DIRECTIONS: Please give back each line of the material unchanged, but without the images.

MATERIAL PROVIDED:
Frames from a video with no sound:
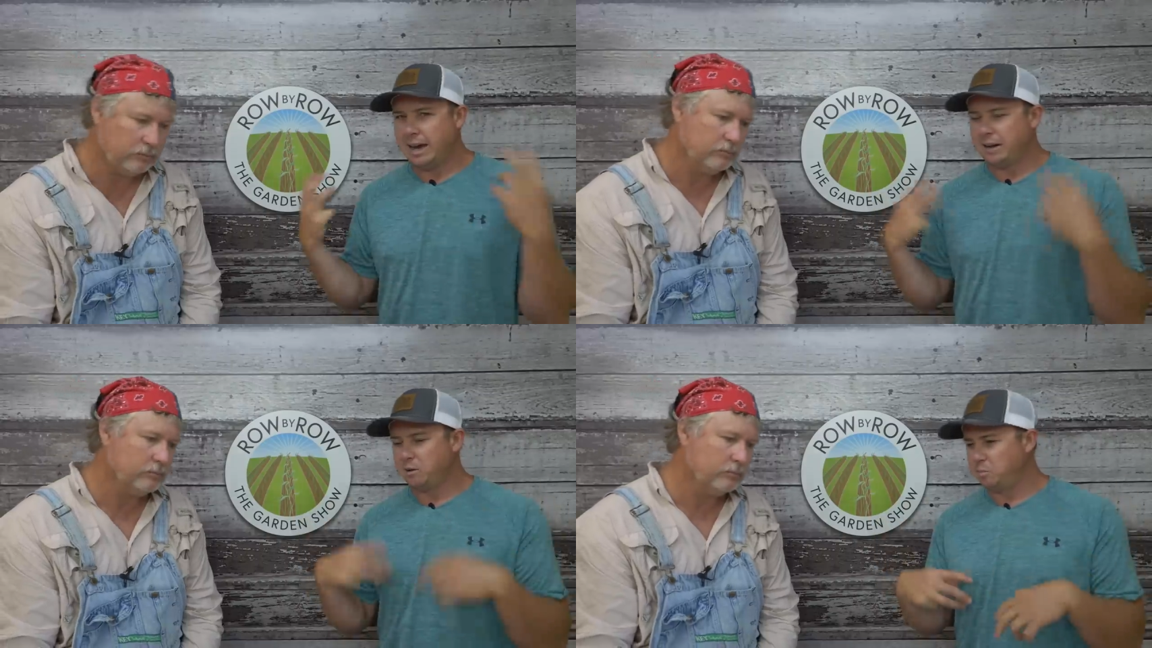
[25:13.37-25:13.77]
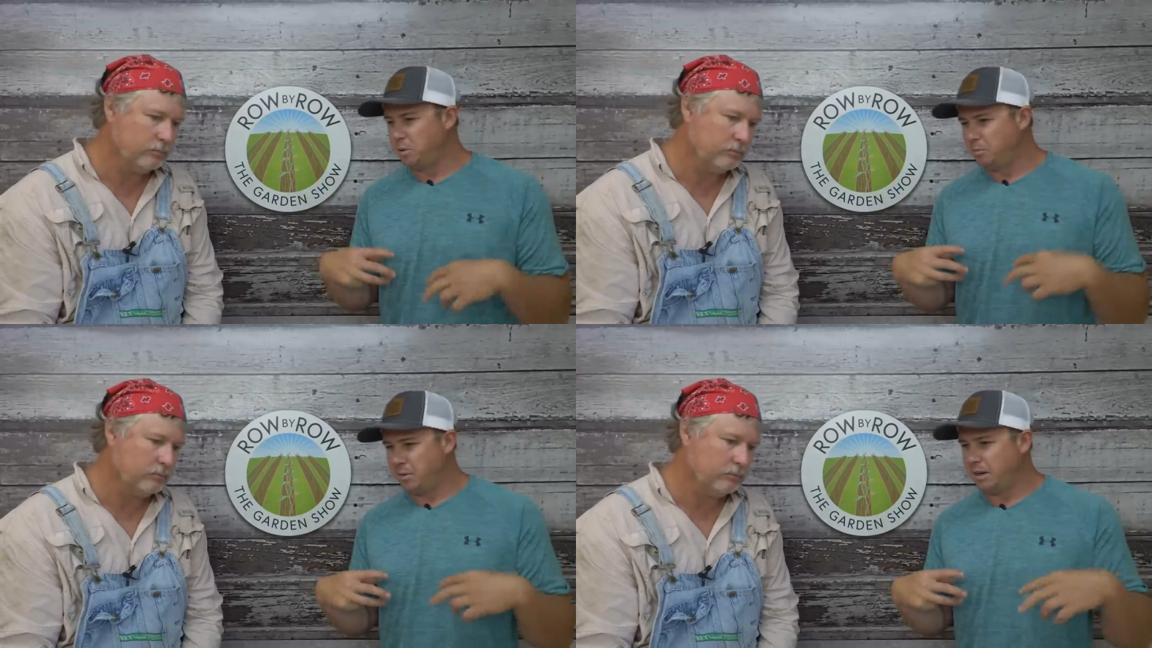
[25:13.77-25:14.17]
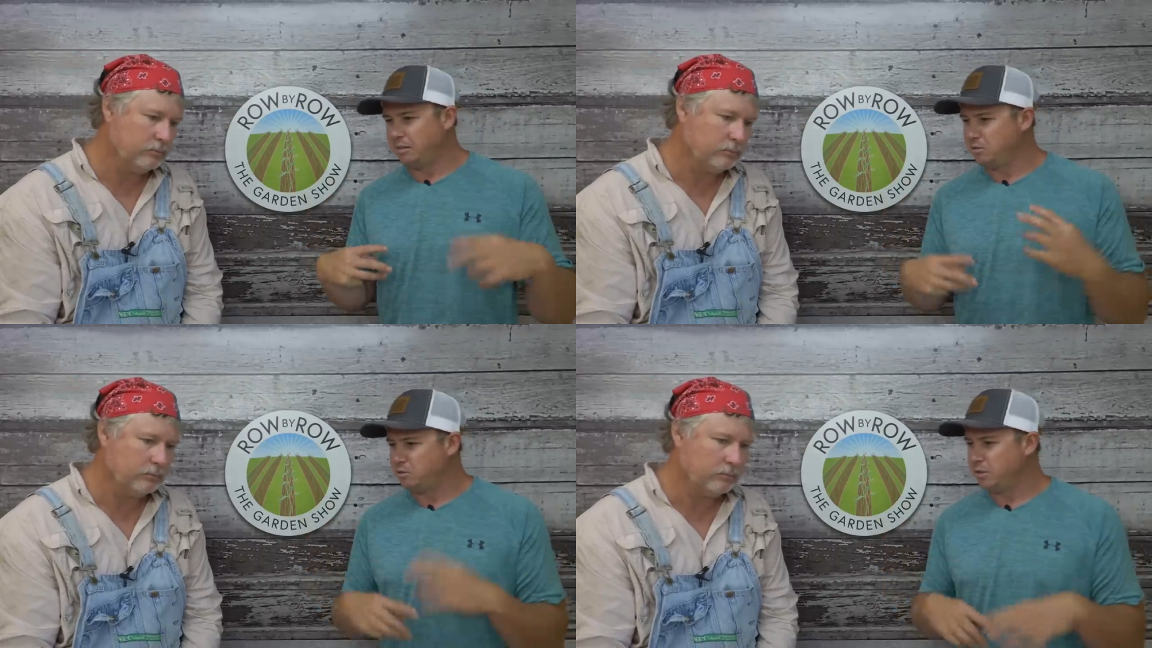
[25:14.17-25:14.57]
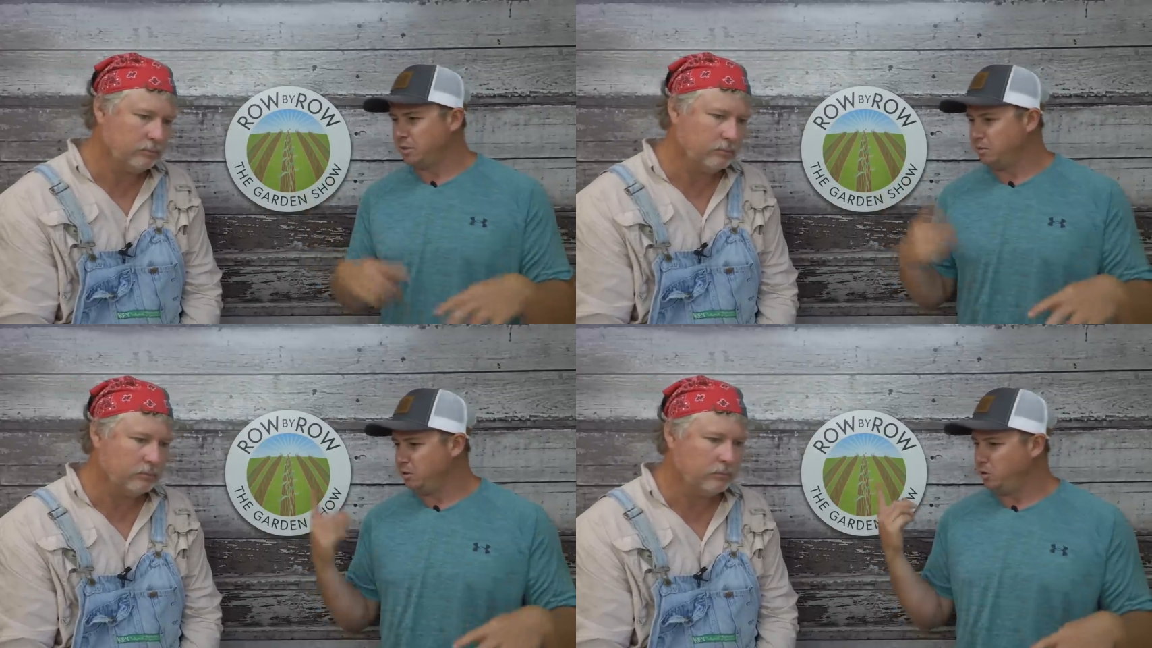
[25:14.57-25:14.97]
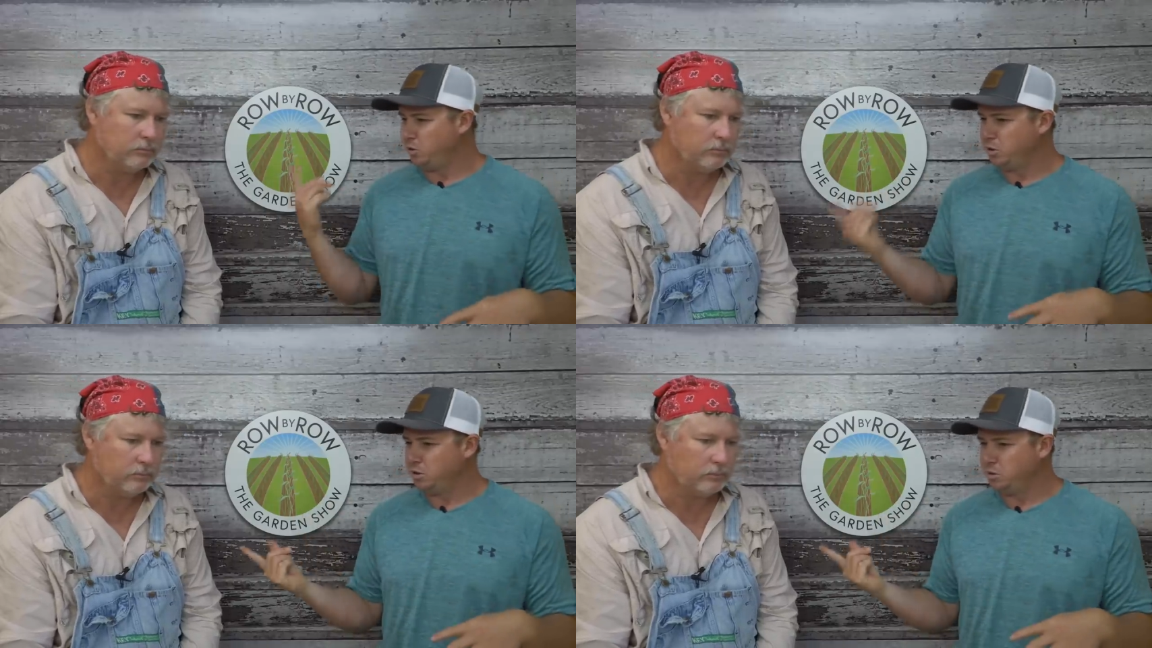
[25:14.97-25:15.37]
Speaker 1: I don't put mine on drip. You
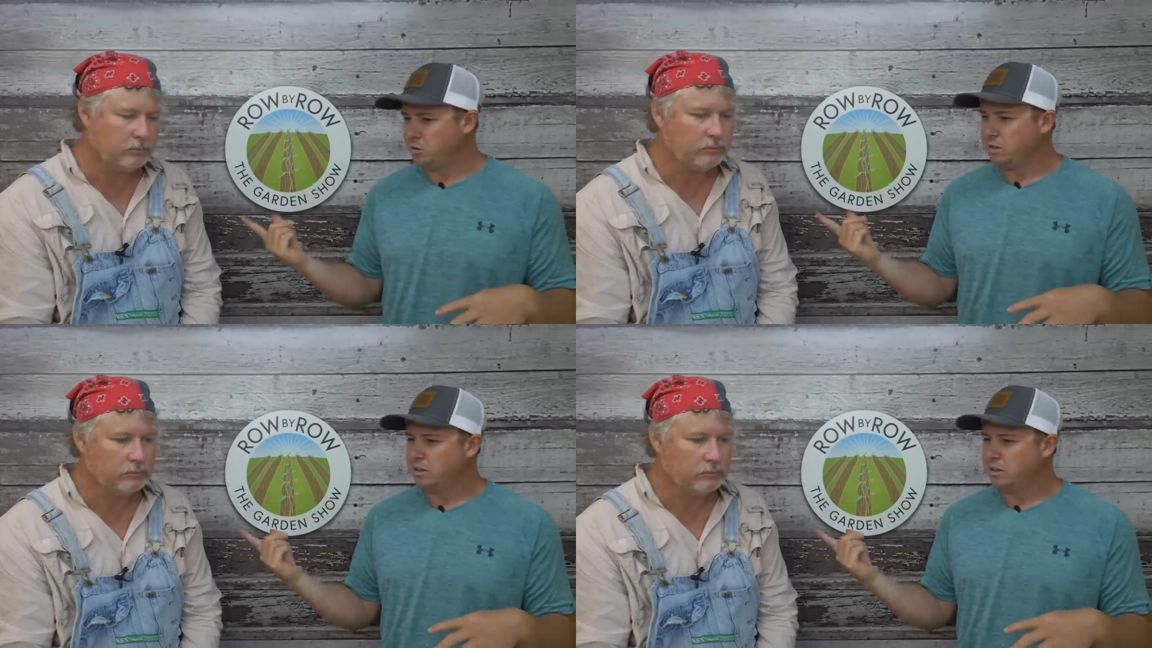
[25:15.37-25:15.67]
do.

EXPECTED ANSWER:
Frames from a video with no sound:
[25:13.37-25:13.77]
[25:13.77-25:14.17]
[25:14.17-25:14.57]
[25:14.57-25:14.97]
[25:14.97-25:15.37]
Speaker 1: I don't put mine on drip. You
[25:15.37-25:15.67]
do.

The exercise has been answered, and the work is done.